A advogada também explicou que, na hora de calcular a isenção, é preciso levar em consideração o valor do salário líquido. A especialista ainda falou sobre as alíquotas que serão cobradas para as outras faixas salariais. “É uma escala progressiva, então é subindo de zero até alcançar 10%. Essa é a previsão da alíquota para rendas entre R$ 600 mil e R$ 1,2 milhão”, disse. “Os lucros e dividendos que antes eram isentos, que hoje não são tributados, passarão a incidir uma alíquota mínima de 10% sobre os valores acima de R$ 50 mil. Então, para rendas entre R$ 600 mil e R$ 1,2 milhão, o governo prevê, sim, uma alíquota progressiva para tributar essa parte dessa população”, reforçou.

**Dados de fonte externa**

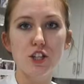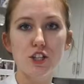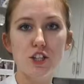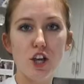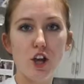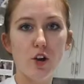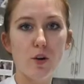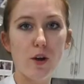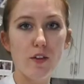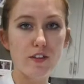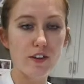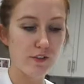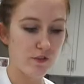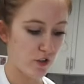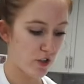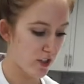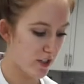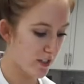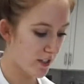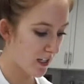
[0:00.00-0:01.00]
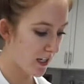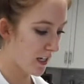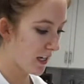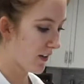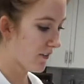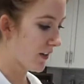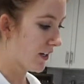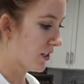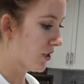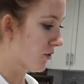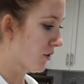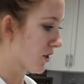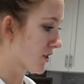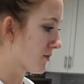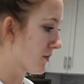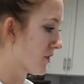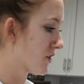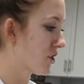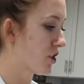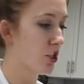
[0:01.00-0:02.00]
So the first thing that you are
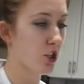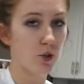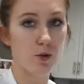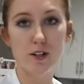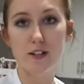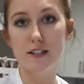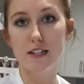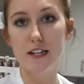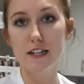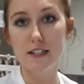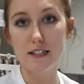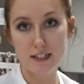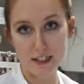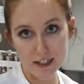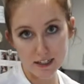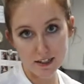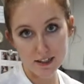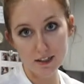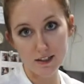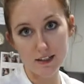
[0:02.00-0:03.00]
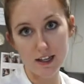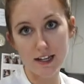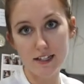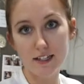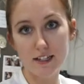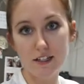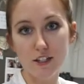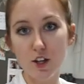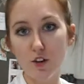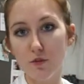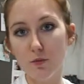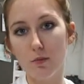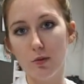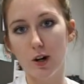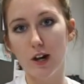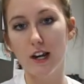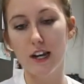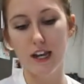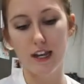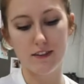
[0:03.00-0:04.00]
supposed to do is get 6 slices of
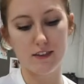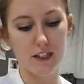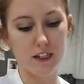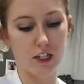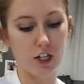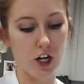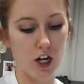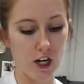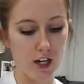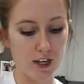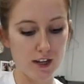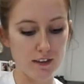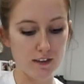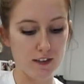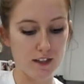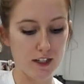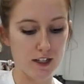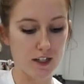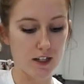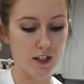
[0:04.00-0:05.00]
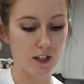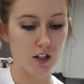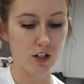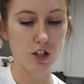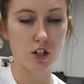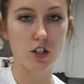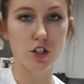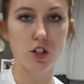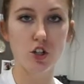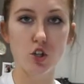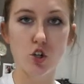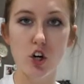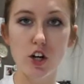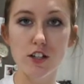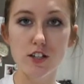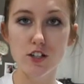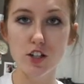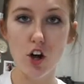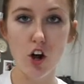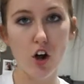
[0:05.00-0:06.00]
bread and then cut the
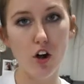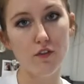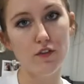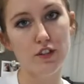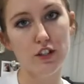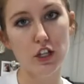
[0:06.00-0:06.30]
crust off.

Ouça mais detalhes na entrevista completa:
Na avaliação de Marcela, o aumento da faixa de isenção é uma boa notícia. “Eu acho que o ponto mais importante agora é ficar de olho se o Senado Federal vai aprovar, quanto tempo isso vai demorar, se realmente vem agora em novembro e, caso seja aprovado, vamos esperar, aguardar que o presidente da República sancione para poder entrar em vigor”, pontuou. “Finalmente temos uma boa notícia para os contribuintes que ganham até R$ 5 mil, vamos poder estar isentos da tributação. Também temos essa previsão de um novo projeto de lei para isenção de pessoas que ganham entre R$ 5 mil e R$ 7 mil, ter uma alíquota progressiva também é bem interessante. E também, em contrapartida, seria um aumento também da tributação para aqueles que ganham mais. Com certeza o governo não iria dar esse benefício sem puxar um pouquinho do outro lado. As pessoas que ganham mais, vão pagar mais também a partir de 2026, caso seja sancionada”, acrescentou.